[Stored items from a collection]
··········

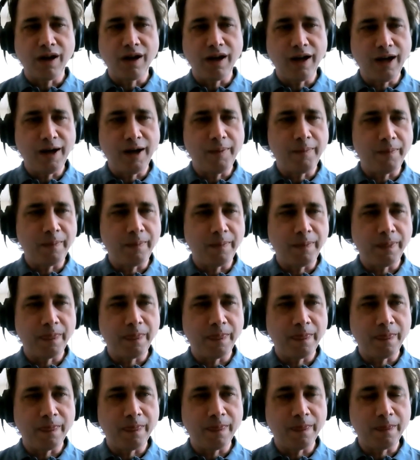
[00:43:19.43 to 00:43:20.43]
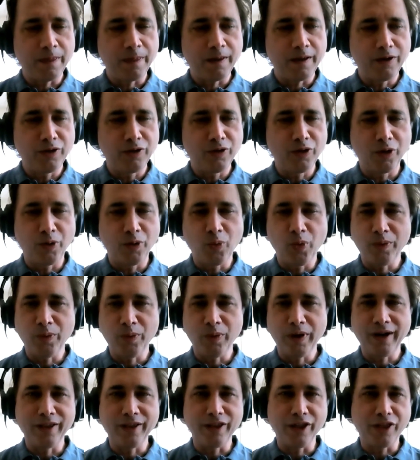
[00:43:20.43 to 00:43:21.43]
Uh, Nor,
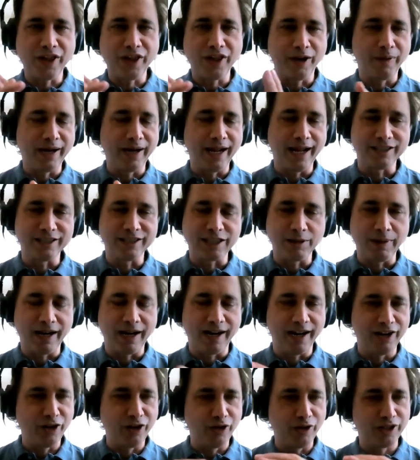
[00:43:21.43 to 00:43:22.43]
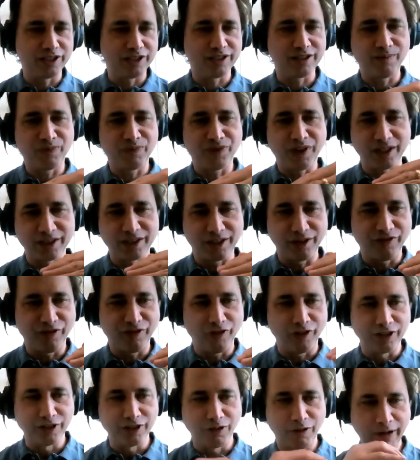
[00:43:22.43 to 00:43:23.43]
one other thing I want to ask you about. I know this doesn't
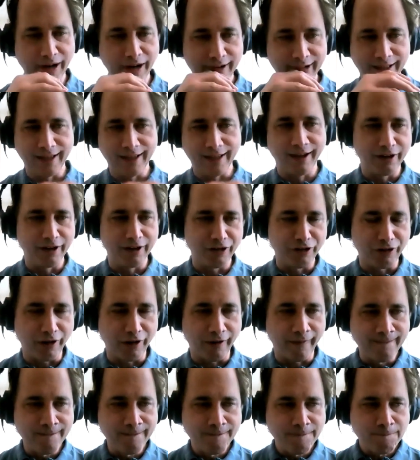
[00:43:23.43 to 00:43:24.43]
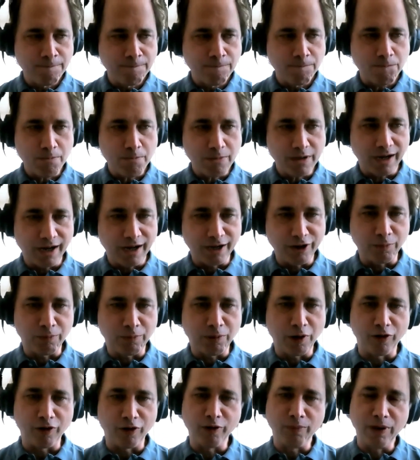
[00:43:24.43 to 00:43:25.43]
fall directly under uh, your
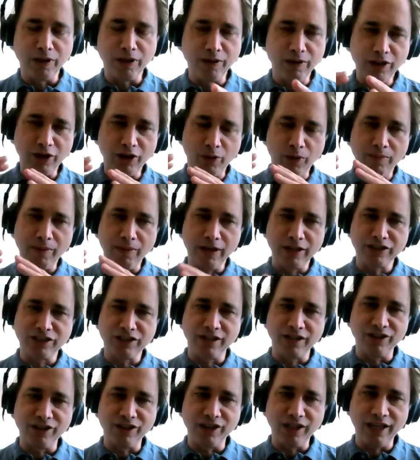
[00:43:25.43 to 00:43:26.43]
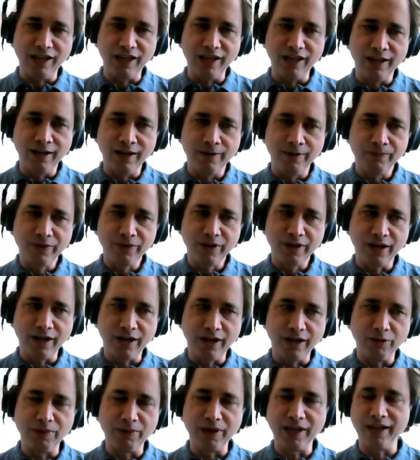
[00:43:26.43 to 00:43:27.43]
purview, but you know we mentioned at the
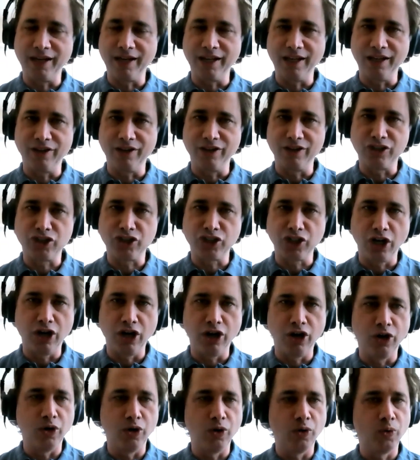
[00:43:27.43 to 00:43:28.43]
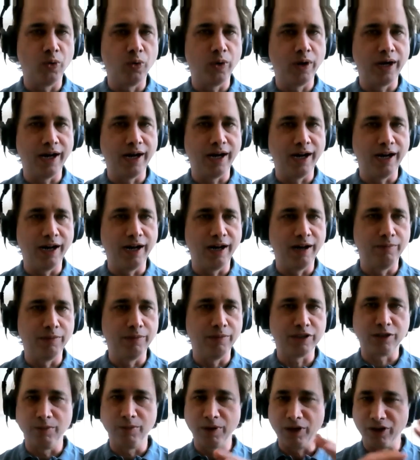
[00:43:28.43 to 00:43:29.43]
uh, the beginning of the show, uh,
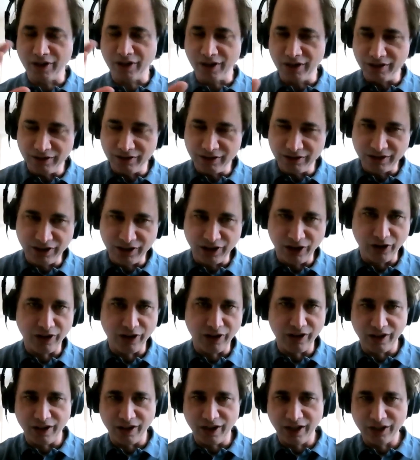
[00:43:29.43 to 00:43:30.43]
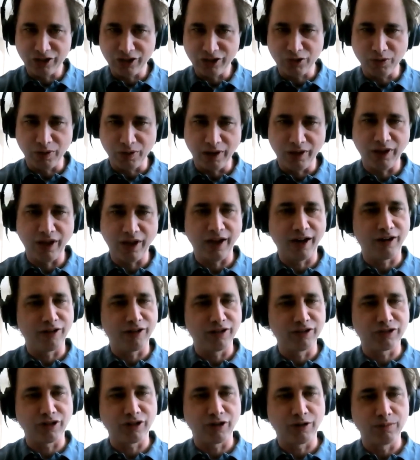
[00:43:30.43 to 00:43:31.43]
Mr. Milken's, you know, the, the, history there
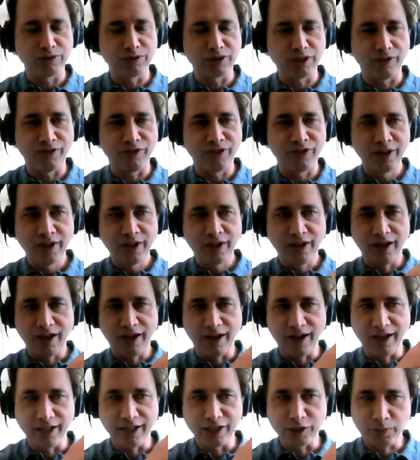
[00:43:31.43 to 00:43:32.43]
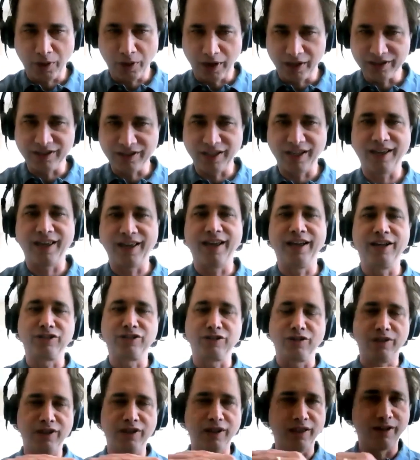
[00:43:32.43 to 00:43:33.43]
in terms of uh, his prostate
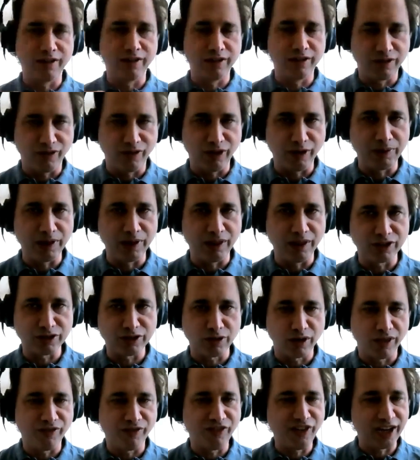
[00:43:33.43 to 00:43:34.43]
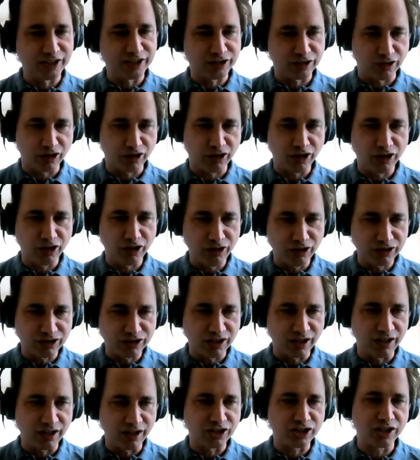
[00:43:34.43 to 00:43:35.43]
cancer, then the, developing the sort of the FasterCures
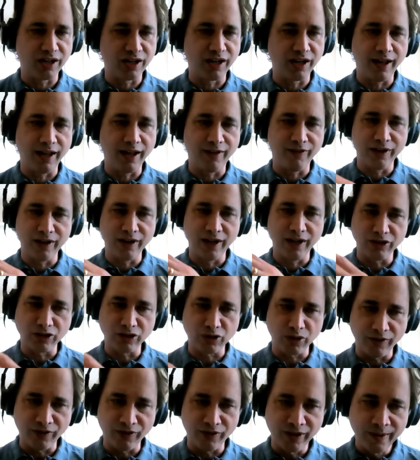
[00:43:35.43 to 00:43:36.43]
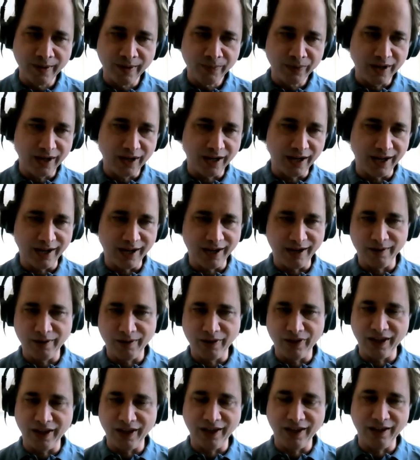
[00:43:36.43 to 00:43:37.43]
Initiative and, and sort of uh,
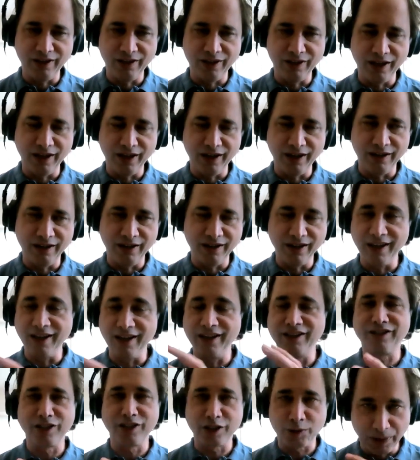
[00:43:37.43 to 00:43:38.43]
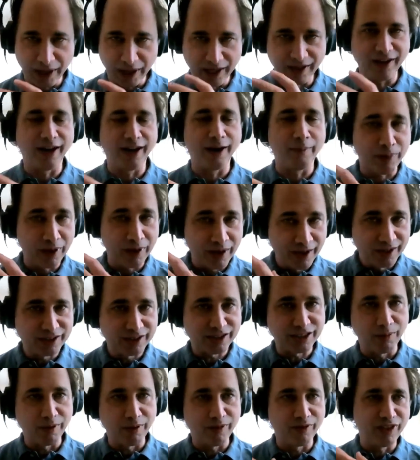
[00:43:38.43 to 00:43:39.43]
the, the need to speed up
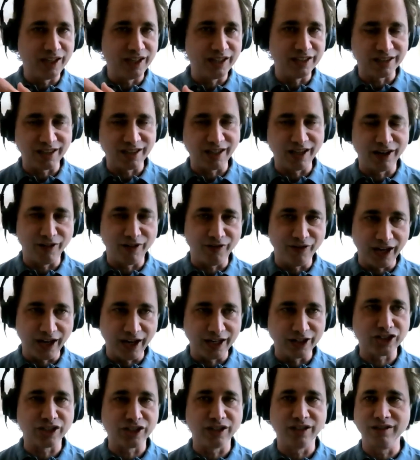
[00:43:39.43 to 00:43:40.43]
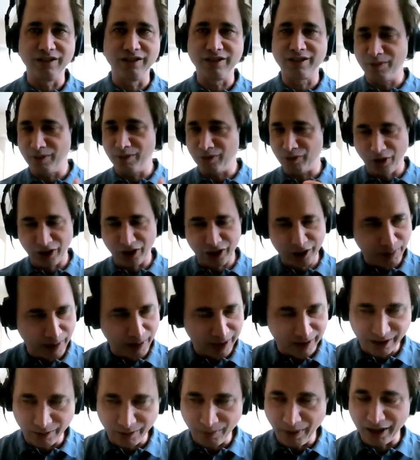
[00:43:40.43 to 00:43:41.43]
some of these innovations. We talked
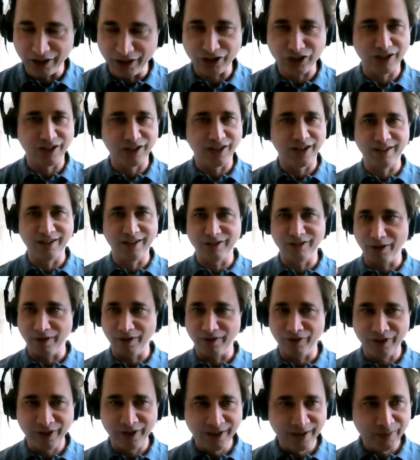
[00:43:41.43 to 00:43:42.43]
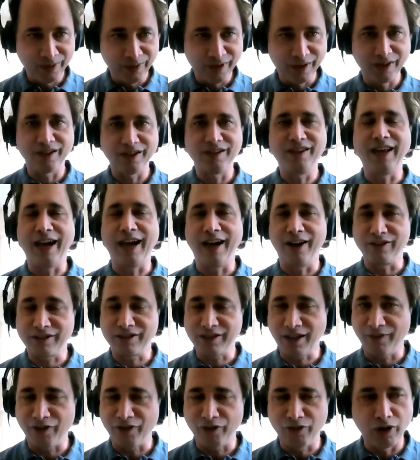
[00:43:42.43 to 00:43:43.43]
about dementia and sort of the, how
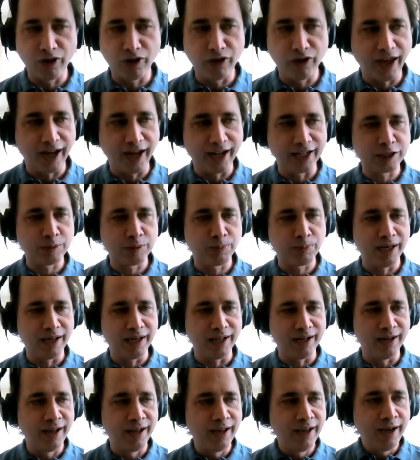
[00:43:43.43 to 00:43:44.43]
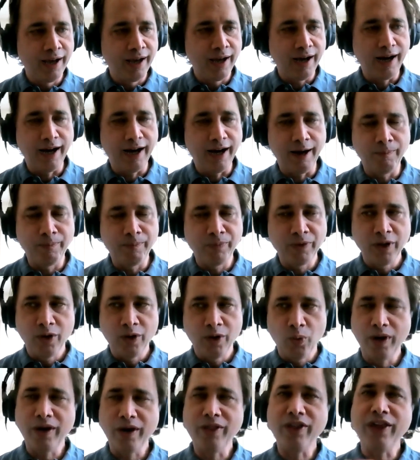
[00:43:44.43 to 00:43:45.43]
tough a road that's been. Um,
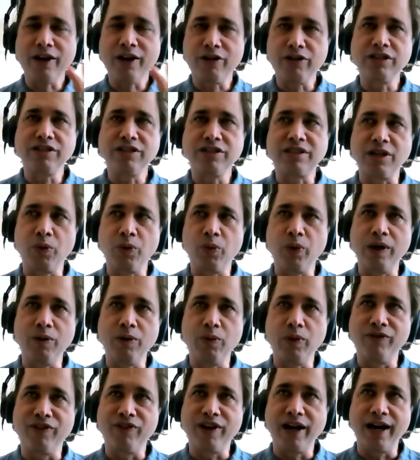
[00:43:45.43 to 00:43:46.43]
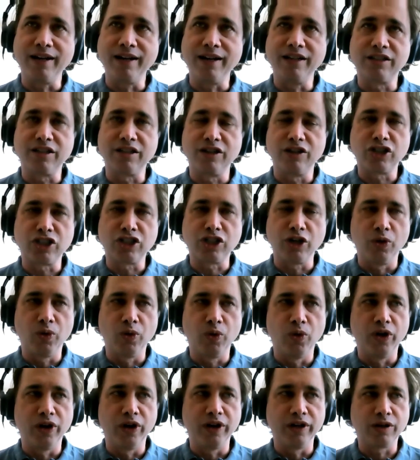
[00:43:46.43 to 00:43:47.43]
one of the areas that we, we've gotten into the show
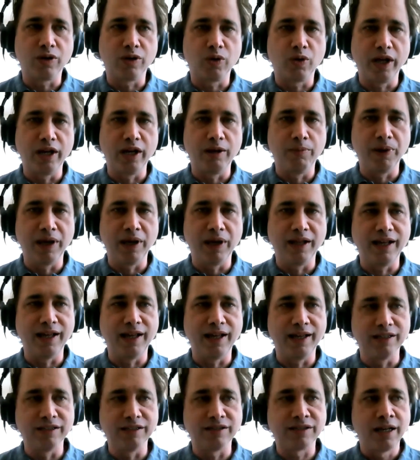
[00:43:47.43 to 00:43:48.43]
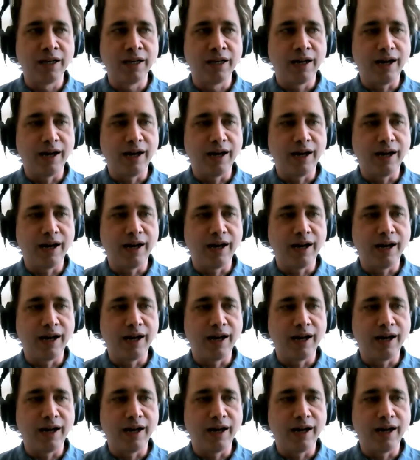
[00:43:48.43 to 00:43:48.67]
on quite a bit is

··········

- _Required action_
Could you set down the data exactly as given, minus its pictures?

- _Final answer_
[00:43:19.43 to 00:43:20.43]
[00:43:20.43 to 00:43:21.43]
Uh, Nor,
[00:43:21.43 to 00:43:22.43]
[00:43:22.43 to 00:43:23.43]
one other thing I want to ask you about. I know this doesn't
[00:43:23.43 to 00:43:24.43]
[00:43:24.43 to 00:43:25.43]
fall directly under uh, your
[00:43:25.43 to 00:43:26.43]
[00:43:26.43 to 00:43:27.43]
purview, but you know we mentioned at the
[00:43:27.43 to 00:43:28.43]
[00:43:28.43 to 00:43:29.43]
uh, the beginning of the show, uh,
[00:43:29.43 to 00:43:30.43]
[00:43:30.43 to 00:43:31.43]
Mr. Milken's, you know, the, the, history there
[00:43:31.43 to 00:43:32.43]
[00:43:32.43 to 00:43:33.43]
in terms of uh, his prostate
[00:43:33.43 to 00:43:34.43]
[00:43:34.43 to 00:43:35.43]
cancer, then the, developing the sort of the FasterCures
[00:43:35.43 to 00:43:36.43]
[00:43:36.43 to 00:43:37.43]
Initiative and, and sort of uh,
[00:43:37.43 to 00:43:38.43]
[00:43:38.43 to 00:43:39.43]
the, the need to speed up
[00:43:39.43 to 00:43:40.43]
[00:43:40.43 to 00:43:41.43]
some of these innovations. We talked
[00:43:41.43 to 00:43:42.43]
[00:43:42.43 to 00:43:43.43]
about dementia and sort of the, how
[00:43:43.43 to 00:43:44.43]
[00:43:44.43 to 00:43:45.43]
tough a road that's been. Um,
[00:43:45.43 to 00:43:46.43]
[00:43:46.43 to 00:43:47.43]
one of the areas that we, we've gotten into the show
[00:43:47.43 to 00:43:48.43]
[00:43:48.43 to 00:43:48.67]
on quite a bit is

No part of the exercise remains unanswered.